The money would then be pumped into a $2,400-a-year increase in benefits plus a change in the cost-of-living adjustment formula.
Social Security’s actuary said the cash infusion would bring in $33.8 trillion over the next 75 years and the increased spending would total $12.8 trillion.
The result is an additional $21 trillion that would extend the trust fund’s solvency until close to the end of the century.
“Our job is to expand Social Security so that every senior in America can retire with the dignity that they deserve and every person with a disability can live with the security they need,” Mr. Sanders said.

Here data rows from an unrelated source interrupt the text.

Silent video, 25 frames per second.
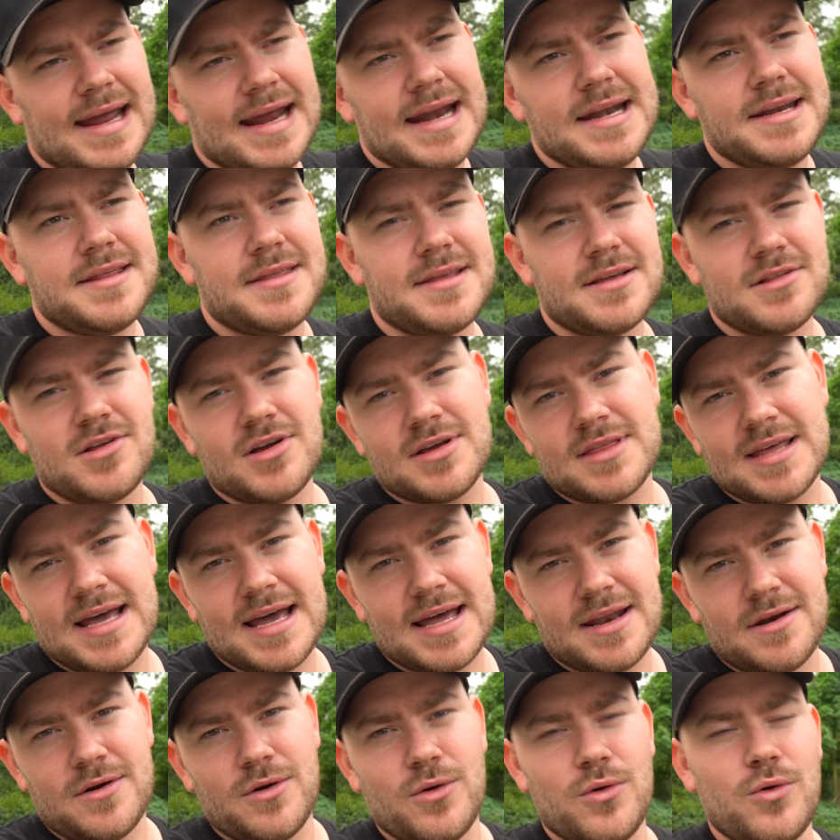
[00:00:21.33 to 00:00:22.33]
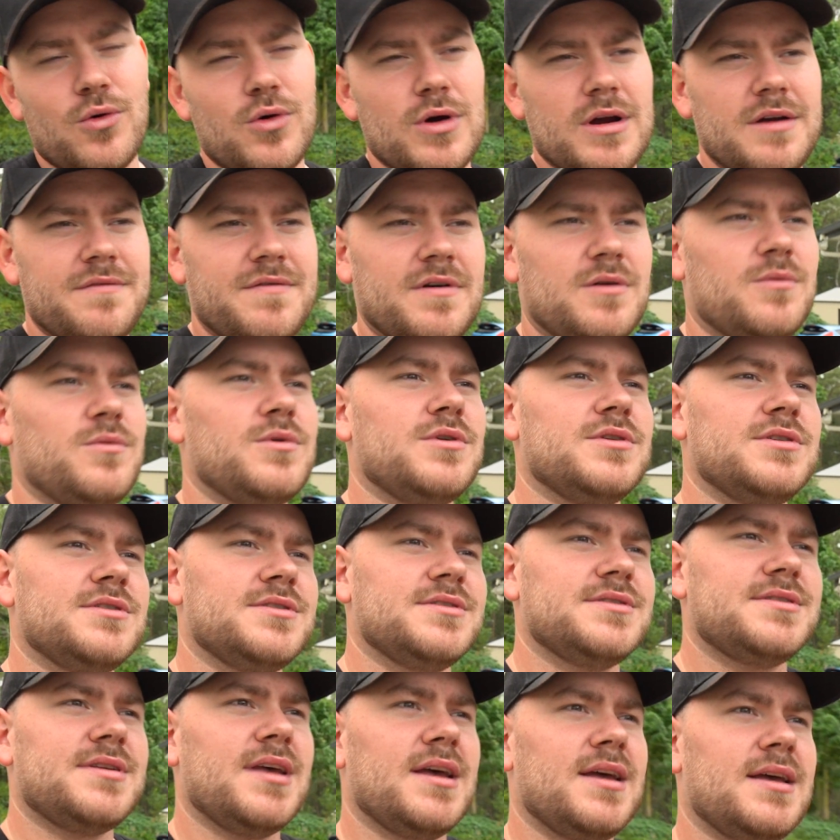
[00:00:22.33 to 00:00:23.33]
anything like that, or if it
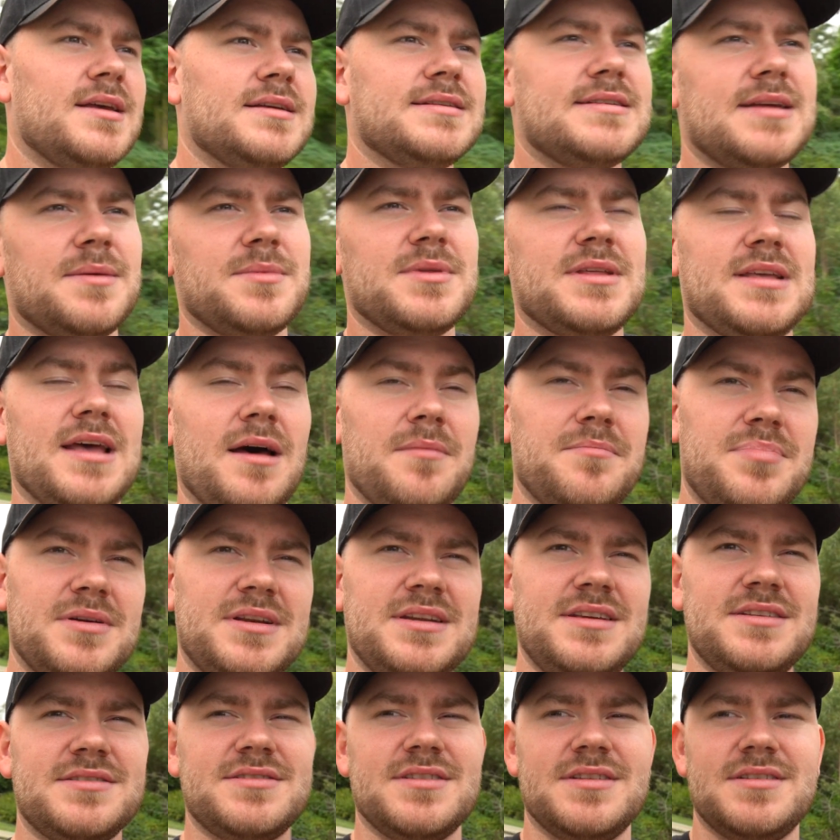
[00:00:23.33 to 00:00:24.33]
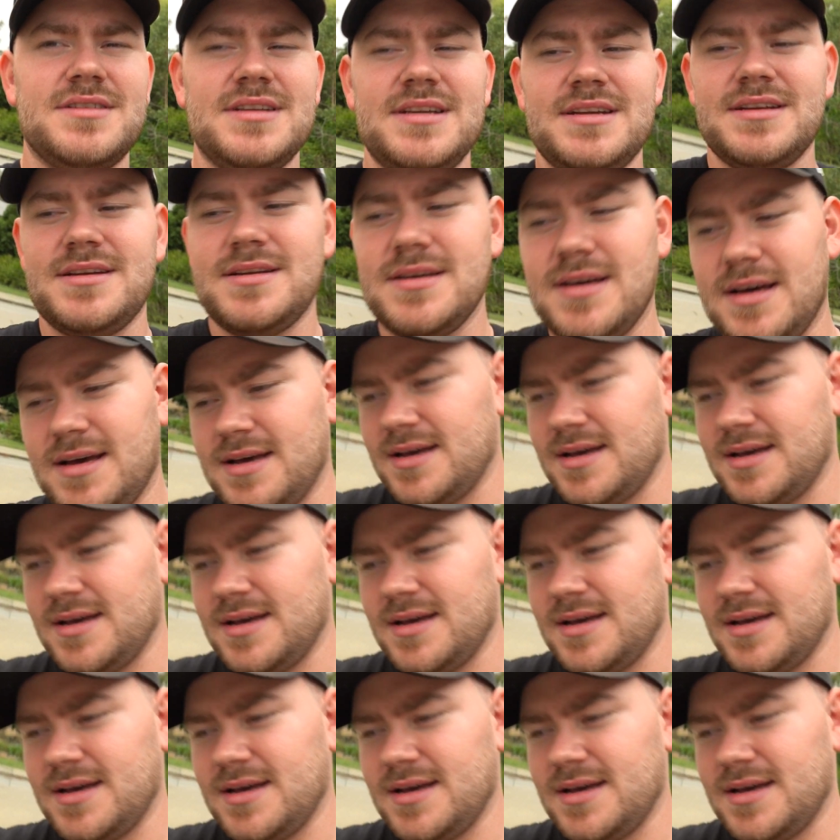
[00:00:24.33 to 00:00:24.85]
was some of the companies that did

Ms. Freese said Republicans have refused to countenance tax increases, which she calls the chief hurdle to any deal. She said there is no way to sweat out enough money any other way because benefits are meager as it is.
“There’s nothing you can do that is a big enough change that doesn’t hurt your average middle-income beneficiaries if you’re not going to raise taxes,” she said.
AARP, the nation’s largest seniors lobby, said something has to be done.
“Americans should be able to trust that our leaders in Washington will protect the Social Security benefits they have paid into and earned through a lifetime of hard work. AARP is encouraged to hear this commitment from leaders in both parties,” said Nancy LeaMond, AARP’s chief advocacy and engagement officer. “Americans deserve a full and open debate about securing the future of the benefits they count on and need. The stakes are too high for anything less.”
It’s not just Social Security that faces fiscal risks.
CBO projects that Medicare’s Hospital Insurance Trust Fund, also funded through payroll taxes, will be exhausted in 2033. That is an improvement from CBO’s 2022 report, which put the exhaustion date at 2030.
The program’s actuaries have a more dire projection of 2028 for the fund to run out of cash.